Le gouvernement français a décidé, le 25 juin dernier, de ne pas rendre publics les résultats d’une campagne de dépistage de stupéfiants menée auprès des ministres, des cabinets et de plusieurs hauts fonctionnaires. Les personnes positives seront écartées de leurs postes sans que leur nom soit communiqué, en raison de la «discrétion institutionnelle».

L’entourage du Premier ministre Sébastien Lecornu a confirmé cette décision, expliquant qu’elle vise à préserver l’intégrité des institutions et la sécurité au sein des administrations sensibles. «On n’est pas un tribunal», a-t-on souligné, pour justifier que cette démarche ne relève pas d’un procès mais d’une mesure de protection.

Cette campagne, lancée le 16 juin, fait partie d’une stratégie nationale plus large de lutte contre les drogues. Elle concerne notamment les ministres, les hauts fonctionnaires, les préfets, les ambassadeurs et tous ceux en contact avec des informations stratégiques.

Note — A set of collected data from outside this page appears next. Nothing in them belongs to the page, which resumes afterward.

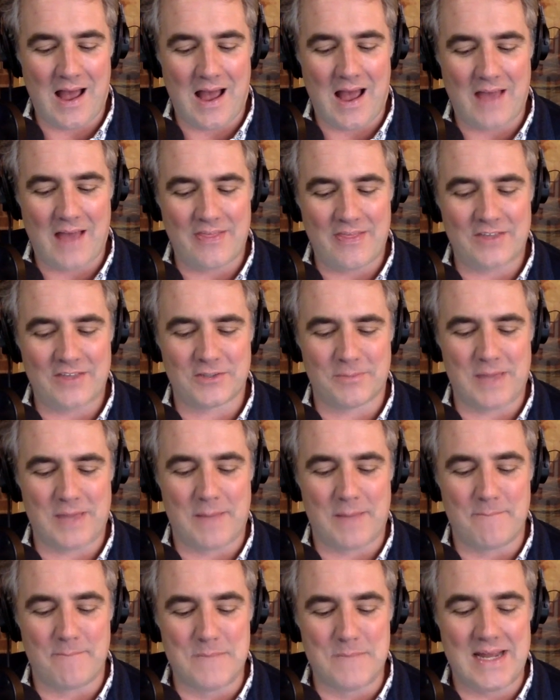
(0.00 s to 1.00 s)
this will be
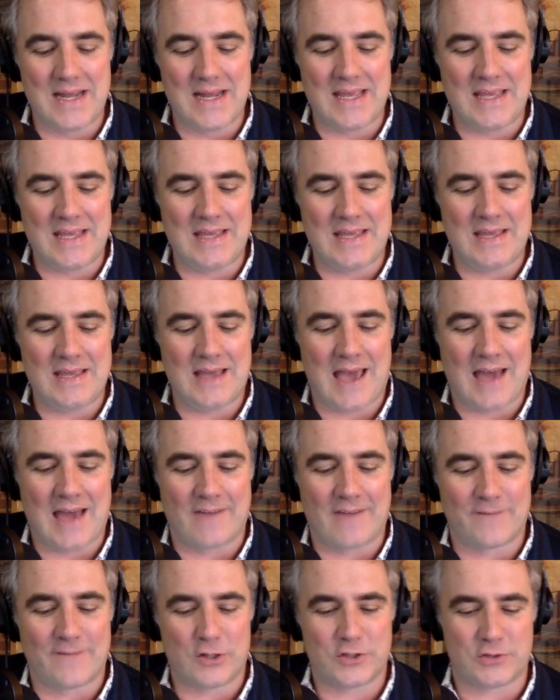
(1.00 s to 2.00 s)
a mini
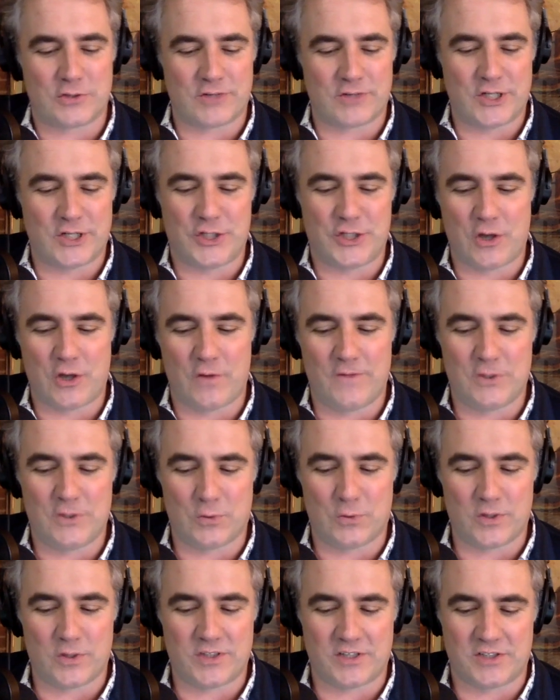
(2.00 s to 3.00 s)
anniversary show of
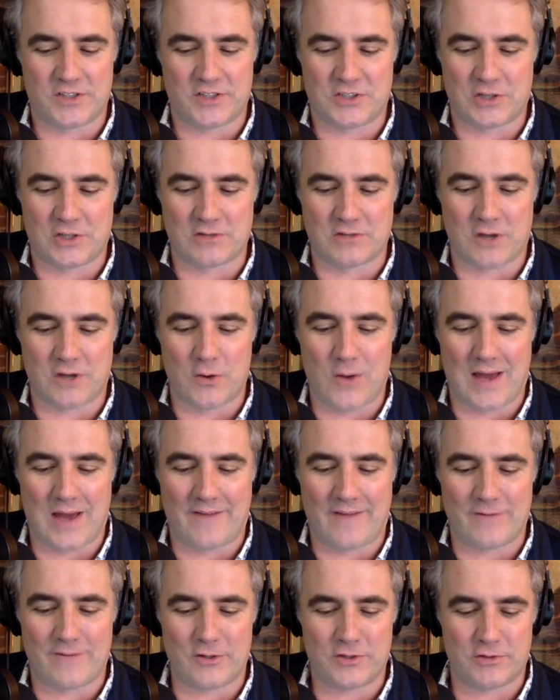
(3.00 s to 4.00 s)
sorts, a solo
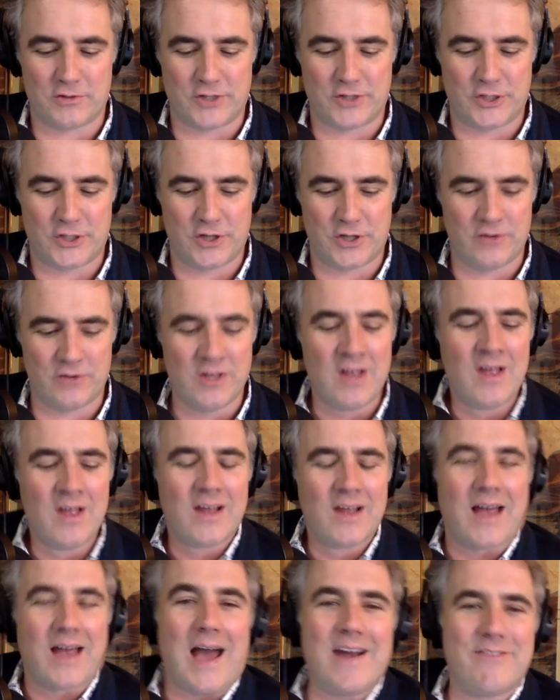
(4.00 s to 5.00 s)
anniversary show,
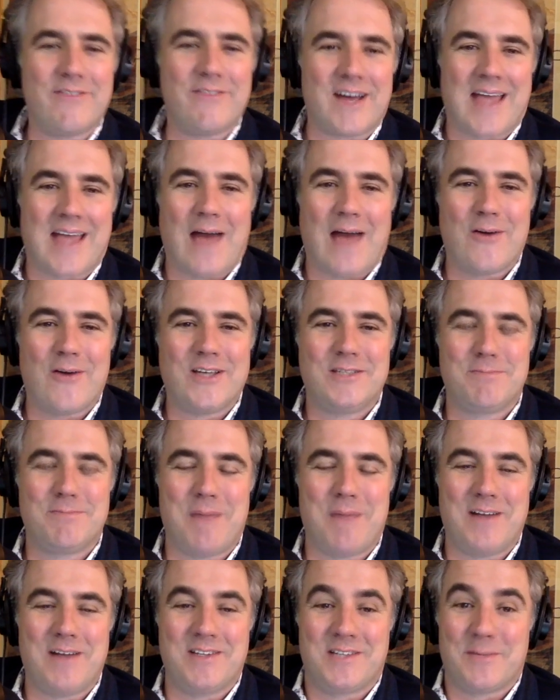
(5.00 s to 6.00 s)
kind of like how I
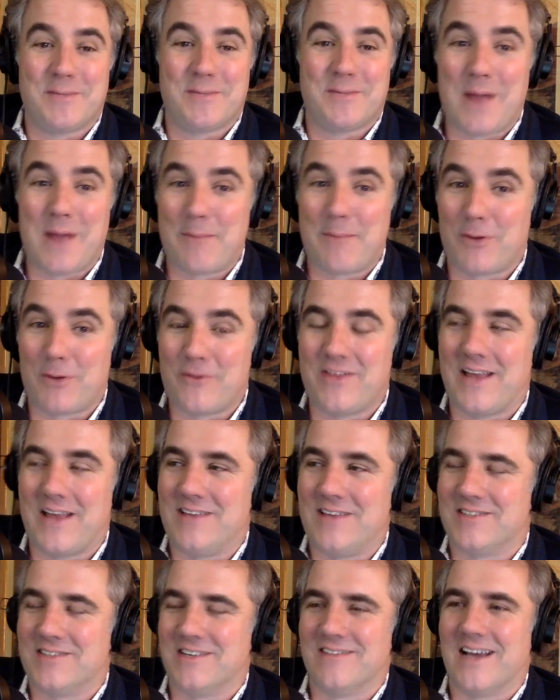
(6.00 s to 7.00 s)
spent some of my
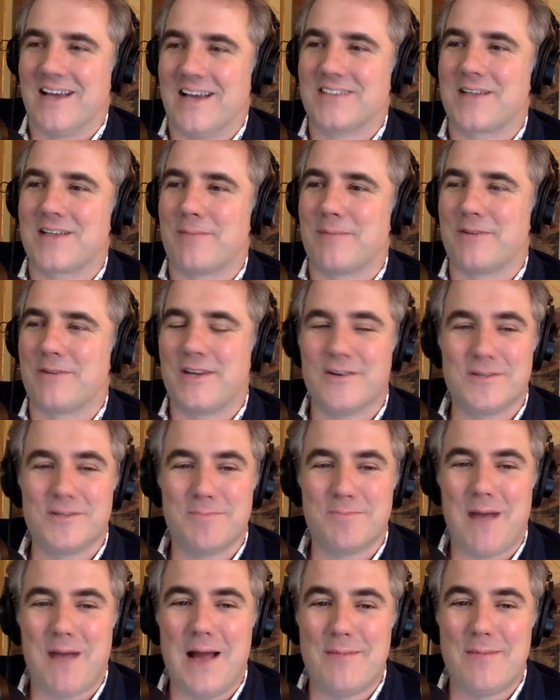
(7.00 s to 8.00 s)
birthdays in the last couple of years
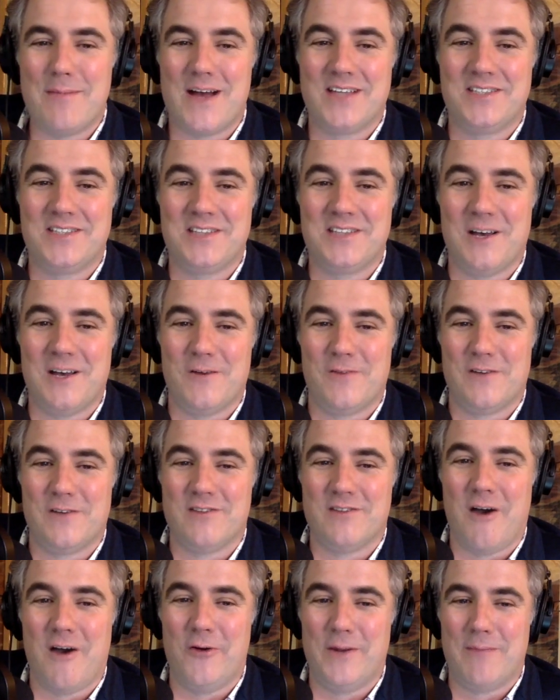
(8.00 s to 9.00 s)
by myself
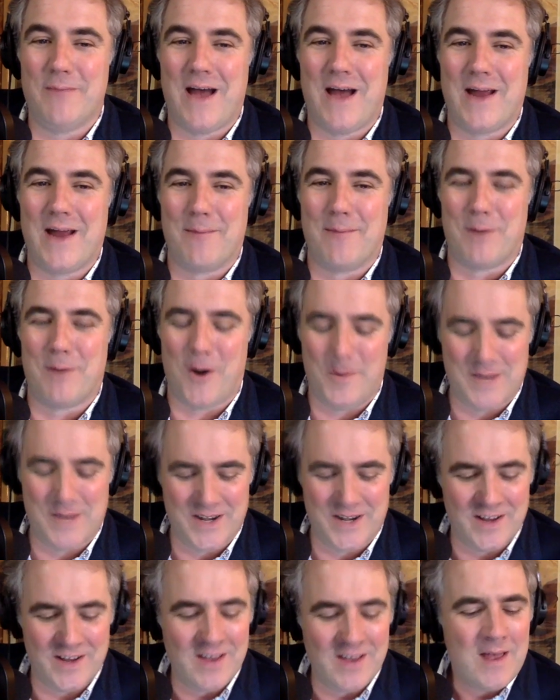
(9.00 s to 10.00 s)
alone in my apartment.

Les réactions au sein des services publics restent contrastées : certains craignent un risque de désconfiance interne, tandis que d’autres considèrent cette mesure comme une réponse nécessaire à la problématique croissante de la consommation de stupéfiants. Le gouvernement insiste sur son engagement à maintenir ce niveau élevé de discrétion tout en renforçant les exigences d’exemplarité au sein des administrations publiques.